When she spoke, her voice was low, calm, and somehow dangerous.

"Ethics," she said, letting the word linger like smoke. "The only class where everyone is technically right, and yet somehow, someone always leaves mad."

Sky straightened slightly, interested.

Dr. Mirela set her notebook down on the center table — no desk, no podium — and sat in the single upright chair like a judge taking the bench.

"Today's question," she said, "comes from a real situation."

She turned to the whiteboard and wrote just four words:

"Would you save them?"

Then she turned back to us, eyes gleaming.

"You're walking down the street and you see someone about to get hit by a car. You can shove them out of the way, but if you do, you'll get hit instead — not fatal, but bad enough to change your life. Fractured spine. Months in recovery. Chronic pain. No guarantees."

She leaned back, fingers steepled. "Do you save them?"

A silence settled over the room. The kind that felt heavy.

Carmilla was the first to speak.

"Depends on the person," she said quietly. "If it's a stranger, I'd hesitate. If it's someone I love... no question."

Isabella let out a soft snort. "Tough call. One moment of selflessness, and your entire life changes even if no one ever knew you did. You could help them and regret it forever. Or walk away and regret it forever. Either way, you're losing something."

Sky glanced at me. "What about you, hero?"

I hesitated. Everyone was watching now — Carmilla, Isabella, even Ferb, who was scribbling furiously in a pocket-sized notebook like he was tracking our answers for future blackmail.

"I think I'd do it," I said. "Even knowing the cost. If I could help, and didn't... I'd never sleep right again."

Carmilla turned slightly toward me. Just enough to let a strand of hair fall across her cheek. "That's a good answer," she said, her voice unreadable.

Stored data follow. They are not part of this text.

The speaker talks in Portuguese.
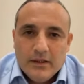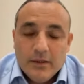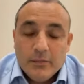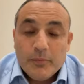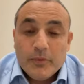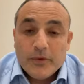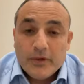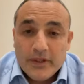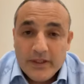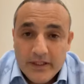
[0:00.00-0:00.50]
É
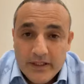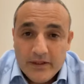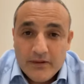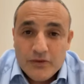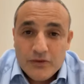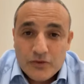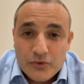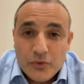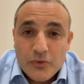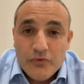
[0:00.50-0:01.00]
porque
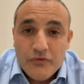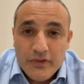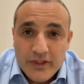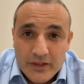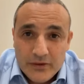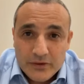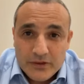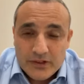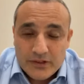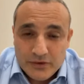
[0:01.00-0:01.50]
eu estou
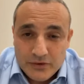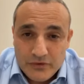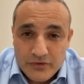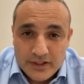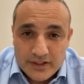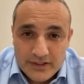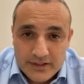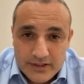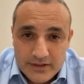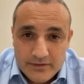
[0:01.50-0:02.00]
vendo o que estão
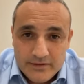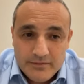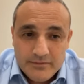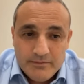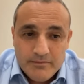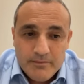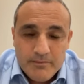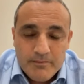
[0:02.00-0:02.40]
fazendo.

Isabella didn't say anything, but I could feel her gaze like heat on the side of my face.

Ferb raised his hand, unprompted. "Technically, by throwing yourself in the path, you're making a utilitarian sacrifice. Trading one damaged life for one saved life. Mathematically, that has weight—"

Dr. Mirela held up a hand. "Ferb, pause the thesis. We're here to feel this one, not dissect it."

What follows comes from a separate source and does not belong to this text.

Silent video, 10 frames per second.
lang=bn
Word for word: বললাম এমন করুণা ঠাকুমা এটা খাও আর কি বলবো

Ferb slumped back, grumbling something about "emotional illogic" under his breath.

Sky raised his hand halfway. "So what if the person getting hit is someone awful? Like… a war criminal or that one cafeteria lady who yells at everyone."

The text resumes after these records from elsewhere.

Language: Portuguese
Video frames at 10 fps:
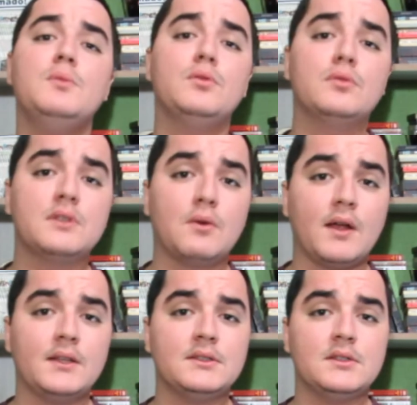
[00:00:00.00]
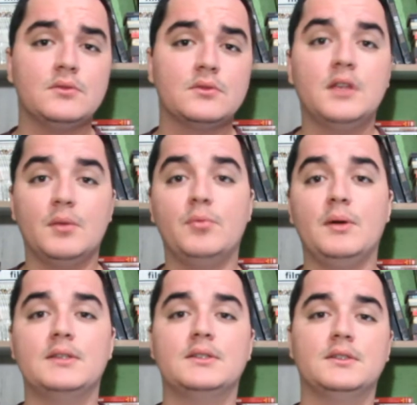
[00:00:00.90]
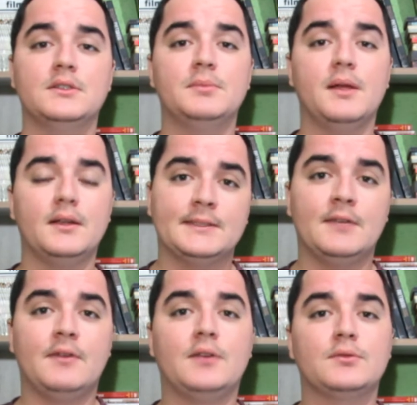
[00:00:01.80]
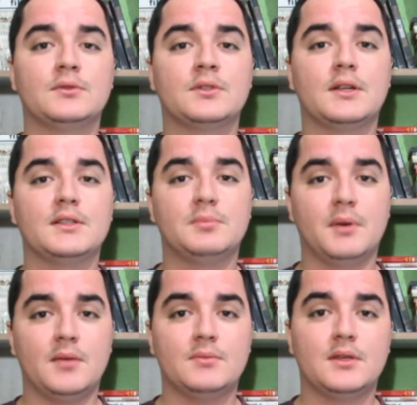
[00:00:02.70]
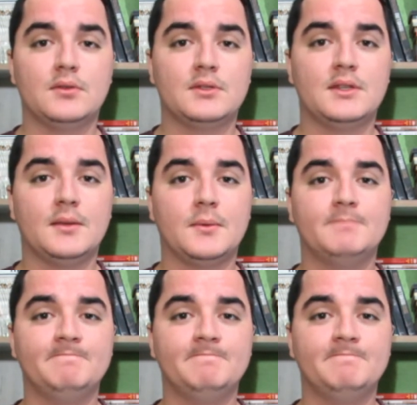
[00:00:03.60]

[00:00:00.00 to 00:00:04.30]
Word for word: minutos e 40 segundos, tempo bastante para ela levar um dos grandes prêmios aí do cinema.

"Still human thats how it is," Isabella said flatly.

"But does it matter how human?" Sky countered. "We weigh life value all the time. Would you jump in front of a car for someone who'd stab you tomorrow?"

"Maybe," I said. "Because who they are doesn't have to define who I am."

"Even if no one ever knew you did it?" Sky echoed what Bella said. 

The room went quiet again.

Dr. Mirela looked around slowly, then stood and underlined the board once.

"Well," she said. "That's why Ethics isn't a math class."

She snapped her notebook shut. "No homework. But I expect everyone to write a one-paragraph answer before next class. Not for a grade — for yourself."

She walked to the door, paused with her hand on the knob, and added, "And remember — who you are in theory means nothing. Who you are in the moment? That's your truth."

Then she was gone.

The silence broke as students stood and grabbed their bags, muttering to one another.

Sky exhaled. "She's spooky. I like her."

"She's sharp," Carmilla said simply, rising to her feet.

Isabella brushed past us without a word, but her eyes lingered on me for a second too long to be casual.

Ferb leaned forward as I grabbed my bag. "For the record," he whispered, "I would've pulled them out of the way and avoided the car. Physics. Timing. Geometry."

I stared at him.

Sky gave him a thumbs-up. "Good luck with that, Spider-Man."

As we filed out of the room, I couldn't stop thinking about the question. Not the car. Not the person. But the part I hadn't said out loud.

That I had already jumped once. That it hadn't been a theory for me — it had been last night.

And I still wasn't sure what kind of person that made me.